Data excerpts
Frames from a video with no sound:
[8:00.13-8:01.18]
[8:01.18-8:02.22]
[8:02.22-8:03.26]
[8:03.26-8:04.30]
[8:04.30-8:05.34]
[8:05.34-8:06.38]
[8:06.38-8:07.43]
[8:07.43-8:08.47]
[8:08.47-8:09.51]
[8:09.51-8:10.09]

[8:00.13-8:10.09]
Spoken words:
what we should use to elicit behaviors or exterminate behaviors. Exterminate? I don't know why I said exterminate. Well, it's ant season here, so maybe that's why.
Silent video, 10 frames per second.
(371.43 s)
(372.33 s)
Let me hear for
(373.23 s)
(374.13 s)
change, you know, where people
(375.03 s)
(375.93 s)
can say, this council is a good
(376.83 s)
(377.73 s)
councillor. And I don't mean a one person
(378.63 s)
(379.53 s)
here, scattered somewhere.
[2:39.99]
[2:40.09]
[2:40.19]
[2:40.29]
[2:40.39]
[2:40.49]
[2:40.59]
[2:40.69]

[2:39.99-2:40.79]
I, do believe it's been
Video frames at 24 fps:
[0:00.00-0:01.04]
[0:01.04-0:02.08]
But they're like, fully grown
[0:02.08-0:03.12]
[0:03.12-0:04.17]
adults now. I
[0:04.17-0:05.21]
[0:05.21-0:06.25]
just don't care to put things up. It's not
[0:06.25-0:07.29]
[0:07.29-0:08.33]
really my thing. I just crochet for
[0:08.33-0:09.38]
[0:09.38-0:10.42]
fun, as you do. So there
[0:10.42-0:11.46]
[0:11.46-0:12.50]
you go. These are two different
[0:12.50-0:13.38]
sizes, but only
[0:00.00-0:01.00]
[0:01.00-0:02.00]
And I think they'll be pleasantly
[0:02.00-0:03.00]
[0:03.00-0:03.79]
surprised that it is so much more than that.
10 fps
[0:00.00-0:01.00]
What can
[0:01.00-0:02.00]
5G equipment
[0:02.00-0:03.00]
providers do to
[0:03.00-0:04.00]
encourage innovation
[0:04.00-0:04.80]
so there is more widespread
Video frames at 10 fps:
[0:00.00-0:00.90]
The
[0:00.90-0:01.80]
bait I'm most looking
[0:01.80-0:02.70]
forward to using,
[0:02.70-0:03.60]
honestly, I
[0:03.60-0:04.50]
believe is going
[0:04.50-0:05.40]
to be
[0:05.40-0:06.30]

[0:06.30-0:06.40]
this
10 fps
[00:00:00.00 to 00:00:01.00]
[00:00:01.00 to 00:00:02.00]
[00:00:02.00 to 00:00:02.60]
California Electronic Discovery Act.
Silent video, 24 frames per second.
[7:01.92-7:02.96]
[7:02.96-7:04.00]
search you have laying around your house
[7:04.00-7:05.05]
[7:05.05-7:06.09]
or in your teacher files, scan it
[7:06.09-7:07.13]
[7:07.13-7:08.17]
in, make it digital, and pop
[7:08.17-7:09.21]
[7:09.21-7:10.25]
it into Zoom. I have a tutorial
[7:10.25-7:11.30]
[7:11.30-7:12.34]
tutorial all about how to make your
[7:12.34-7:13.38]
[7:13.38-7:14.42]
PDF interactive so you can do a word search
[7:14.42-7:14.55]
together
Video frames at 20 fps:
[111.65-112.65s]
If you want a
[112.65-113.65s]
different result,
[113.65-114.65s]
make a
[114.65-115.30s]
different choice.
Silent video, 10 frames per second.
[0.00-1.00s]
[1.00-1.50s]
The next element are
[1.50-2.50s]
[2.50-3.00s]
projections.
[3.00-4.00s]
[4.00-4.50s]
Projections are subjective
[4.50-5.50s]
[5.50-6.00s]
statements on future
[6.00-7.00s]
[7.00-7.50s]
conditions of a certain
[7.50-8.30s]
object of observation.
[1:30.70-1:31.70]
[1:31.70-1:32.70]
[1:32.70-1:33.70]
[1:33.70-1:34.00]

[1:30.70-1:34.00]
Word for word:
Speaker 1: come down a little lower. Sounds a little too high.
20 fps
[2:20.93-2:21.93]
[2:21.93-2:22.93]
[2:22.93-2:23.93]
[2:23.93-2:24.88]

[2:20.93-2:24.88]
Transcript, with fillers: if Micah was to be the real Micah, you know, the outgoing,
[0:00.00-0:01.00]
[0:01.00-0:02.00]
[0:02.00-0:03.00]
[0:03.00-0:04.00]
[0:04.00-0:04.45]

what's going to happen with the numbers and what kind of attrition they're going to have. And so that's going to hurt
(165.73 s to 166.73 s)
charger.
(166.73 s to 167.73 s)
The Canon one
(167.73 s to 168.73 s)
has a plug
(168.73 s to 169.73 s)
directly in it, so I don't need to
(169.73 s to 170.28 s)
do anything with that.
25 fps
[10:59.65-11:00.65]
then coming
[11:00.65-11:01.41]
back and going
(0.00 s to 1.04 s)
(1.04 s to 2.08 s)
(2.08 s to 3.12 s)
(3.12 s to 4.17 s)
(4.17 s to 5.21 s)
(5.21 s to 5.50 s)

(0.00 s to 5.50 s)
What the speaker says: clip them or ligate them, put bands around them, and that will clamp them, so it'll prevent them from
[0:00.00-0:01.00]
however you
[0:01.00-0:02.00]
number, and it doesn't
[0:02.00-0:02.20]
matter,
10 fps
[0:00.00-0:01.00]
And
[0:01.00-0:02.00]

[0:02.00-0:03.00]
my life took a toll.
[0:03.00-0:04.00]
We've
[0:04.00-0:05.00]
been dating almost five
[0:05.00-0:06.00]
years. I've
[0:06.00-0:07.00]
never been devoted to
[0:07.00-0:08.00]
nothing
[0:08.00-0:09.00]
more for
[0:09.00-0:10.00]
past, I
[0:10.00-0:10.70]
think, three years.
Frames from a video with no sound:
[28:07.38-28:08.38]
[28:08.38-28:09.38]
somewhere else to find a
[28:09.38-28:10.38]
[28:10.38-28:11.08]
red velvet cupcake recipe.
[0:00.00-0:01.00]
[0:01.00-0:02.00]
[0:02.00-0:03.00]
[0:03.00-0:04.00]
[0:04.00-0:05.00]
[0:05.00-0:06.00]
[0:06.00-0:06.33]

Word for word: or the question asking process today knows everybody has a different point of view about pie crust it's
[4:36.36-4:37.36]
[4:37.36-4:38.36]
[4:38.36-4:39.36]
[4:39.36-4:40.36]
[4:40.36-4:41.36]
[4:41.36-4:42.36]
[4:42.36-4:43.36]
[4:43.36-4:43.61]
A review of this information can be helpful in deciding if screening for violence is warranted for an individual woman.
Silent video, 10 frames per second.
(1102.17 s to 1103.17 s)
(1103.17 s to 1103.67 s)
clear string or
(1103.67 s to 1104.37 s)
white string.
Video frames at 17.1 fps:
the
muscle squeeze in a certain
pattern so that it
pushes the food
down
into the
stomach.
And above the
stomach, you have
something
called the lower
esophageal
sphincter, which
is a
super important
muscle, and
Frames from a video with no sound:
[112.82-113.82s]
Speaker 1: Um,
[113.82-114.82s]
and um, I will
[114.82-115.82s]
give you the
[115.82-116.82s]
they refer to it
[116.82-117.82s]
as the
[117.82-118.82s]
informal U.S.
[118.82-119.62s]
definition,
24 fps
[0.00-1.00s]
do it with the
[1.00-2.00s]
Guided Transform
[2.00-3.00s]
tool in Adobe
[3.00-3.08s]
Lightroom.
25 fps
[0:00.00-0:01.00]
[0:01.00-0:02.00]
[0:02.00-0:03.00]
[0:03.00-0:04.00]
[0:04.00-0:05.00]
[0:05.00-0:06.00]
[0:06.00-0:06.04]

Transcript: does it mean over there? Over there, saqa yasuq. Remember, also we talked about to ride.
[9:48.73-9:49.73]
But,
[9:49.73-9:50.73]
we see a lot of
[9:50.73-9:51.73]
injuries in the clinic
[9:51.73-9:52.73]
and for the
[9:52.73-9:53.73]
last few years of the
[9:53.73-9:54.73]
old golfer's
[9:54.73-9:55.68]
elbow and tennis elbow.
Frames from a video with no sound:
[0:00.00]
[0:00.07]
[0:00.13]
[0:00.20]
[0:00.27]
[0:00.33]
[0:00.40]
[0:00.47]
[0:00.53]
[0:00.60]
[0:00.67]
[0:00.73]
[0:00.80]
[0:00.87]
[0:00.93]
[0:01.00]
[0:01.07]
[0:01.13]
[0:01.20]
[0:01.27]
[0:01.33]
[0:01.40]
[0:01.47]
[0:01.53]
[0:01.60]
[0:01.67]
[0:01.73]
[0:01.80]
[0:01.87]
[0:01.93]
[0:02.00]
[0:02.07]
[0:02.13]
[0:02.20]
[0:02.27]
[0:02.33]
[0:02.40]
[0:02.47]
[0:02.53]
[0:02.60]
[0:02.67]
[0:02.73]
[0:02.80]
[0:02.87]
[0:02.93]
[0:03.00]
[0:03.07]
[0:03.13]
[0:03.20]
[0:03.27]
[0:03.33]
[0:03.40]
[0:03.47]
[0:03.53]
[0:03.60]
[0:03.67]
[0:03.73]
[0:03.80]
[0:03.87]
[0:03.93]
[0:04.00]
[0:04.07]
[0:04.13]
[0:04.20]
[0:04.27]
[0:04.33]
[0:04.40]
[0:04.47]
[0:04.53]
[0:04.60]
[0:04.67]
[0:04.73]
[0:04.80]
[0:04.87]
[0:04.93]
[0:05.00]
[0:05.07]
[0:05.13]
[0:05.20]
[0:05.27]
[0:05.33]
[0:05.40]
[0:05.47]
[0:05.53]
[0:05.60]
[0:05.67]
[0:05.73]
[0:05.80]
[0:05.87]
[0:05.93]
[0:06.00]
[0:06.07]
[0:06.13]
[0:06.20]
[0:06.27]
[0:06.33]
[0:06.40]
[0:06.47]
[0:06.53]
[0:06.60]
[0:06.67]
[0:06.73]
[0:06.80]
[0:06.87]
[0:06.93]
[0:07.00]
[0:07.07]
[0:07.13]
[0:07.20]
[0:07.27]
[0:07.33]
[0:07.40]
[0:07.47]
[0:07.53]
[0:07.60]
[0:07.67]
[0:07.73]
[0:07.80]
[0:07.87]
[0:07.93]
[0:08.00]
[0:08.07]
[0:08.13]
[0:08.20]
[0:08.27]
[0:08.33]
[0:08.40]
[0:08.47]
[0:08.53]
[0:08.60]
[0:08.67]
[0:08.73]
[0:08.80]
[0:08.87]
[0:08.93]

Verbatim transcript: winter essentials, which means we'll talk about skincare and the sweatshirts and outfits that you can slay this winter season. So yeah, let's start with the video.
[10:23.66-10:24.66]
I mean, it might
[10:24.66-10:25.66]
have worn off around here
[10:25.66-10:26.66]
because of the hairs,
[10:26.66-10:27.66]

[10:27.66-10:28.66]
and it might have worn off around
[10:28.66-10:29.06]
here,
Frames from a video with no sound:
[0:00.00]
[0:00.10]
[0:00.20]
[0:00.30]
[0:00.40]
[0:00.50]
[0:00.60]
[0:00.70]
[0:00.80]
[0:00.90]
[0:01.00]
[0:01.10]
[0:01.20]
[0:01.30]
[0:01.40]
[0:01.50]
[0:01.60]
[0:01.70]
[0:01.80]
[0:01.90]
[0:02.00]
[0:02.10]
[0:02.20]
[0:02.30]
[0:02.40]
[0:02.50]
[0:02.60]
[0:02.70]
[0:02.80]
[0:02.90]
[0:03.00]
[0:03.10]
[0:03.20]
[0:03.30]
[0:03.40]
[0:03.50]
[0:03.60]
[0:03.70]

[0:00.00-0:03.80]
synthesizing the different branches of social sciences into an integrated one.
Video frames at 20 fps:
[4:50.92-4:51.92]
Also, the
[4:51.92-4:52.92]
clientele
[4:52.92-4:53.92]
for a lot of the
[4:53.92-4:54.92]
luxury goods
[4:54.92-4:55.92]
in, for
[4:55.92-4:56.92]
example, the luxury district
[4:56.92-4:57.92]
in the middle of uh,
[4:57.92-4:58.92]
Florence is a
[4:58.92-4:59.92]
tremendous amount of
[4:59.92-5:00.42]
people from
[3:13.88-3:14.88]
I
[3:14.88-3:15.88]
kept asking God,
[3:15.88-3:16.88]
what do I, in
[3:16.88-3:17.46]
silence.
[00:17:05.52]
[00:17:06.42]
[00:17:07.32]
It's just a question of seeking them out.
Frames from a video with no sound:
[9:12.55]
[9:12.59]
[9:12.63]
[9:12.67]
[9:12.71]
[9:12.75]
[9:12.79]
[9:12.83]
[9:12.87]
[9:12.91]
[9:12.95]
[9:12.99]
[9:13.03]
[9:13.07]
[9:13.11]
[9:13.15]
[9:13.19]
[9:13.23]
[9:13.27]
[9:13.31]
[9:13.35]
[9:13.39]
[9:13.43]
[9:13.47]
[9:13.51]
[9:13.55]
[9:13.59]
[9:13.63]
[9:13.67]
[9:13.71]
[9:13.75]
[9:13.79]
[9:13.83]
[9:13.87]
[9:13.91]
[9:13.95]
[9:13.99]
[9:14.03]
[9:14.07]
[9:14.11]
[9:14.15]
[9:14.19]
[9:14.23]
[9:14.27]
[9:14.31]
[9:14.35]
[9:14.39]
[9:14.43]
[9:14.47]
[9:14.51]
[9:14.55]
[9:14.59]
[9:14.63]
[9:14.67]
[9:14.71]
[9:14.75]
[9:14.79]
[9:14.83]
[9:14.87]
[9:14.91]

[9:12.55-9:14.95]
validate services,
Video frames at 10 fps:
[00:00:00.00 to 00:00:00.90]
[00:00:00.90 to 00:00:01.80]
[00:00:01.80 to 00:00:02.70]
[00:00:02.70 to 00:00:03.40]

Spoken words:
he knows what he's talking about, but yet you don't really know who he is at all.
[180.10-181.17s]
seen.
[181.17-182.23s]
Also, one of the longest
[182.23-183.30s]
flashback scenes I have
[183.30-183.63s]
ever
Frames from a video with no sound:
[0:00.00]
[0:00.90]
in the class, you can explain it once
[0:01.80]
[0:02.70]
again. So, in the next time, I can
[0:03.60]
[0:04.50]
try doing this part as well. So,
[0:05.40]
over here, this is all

# Task objective
Up to and including the line with "[8:00.13-8:10.09]", repeat the entries exactly, beginning at their first line.

# Answer to the exercise
Frames from a video with no sound:
[8:00.13-8:01.18]
[8:01.18-8:02.22]
[8:02.22-8:03.26]
[8:03.26-8:04.30]
[8:04.30-8:05.34]
[8:05.34-8:06.38]
[8:06.38-8:07.43]
[8:07.43-8:08.47]
[8:08.47-8:09.51]
[8:09.51-8:10.09]

[8:00.13-8:10.09]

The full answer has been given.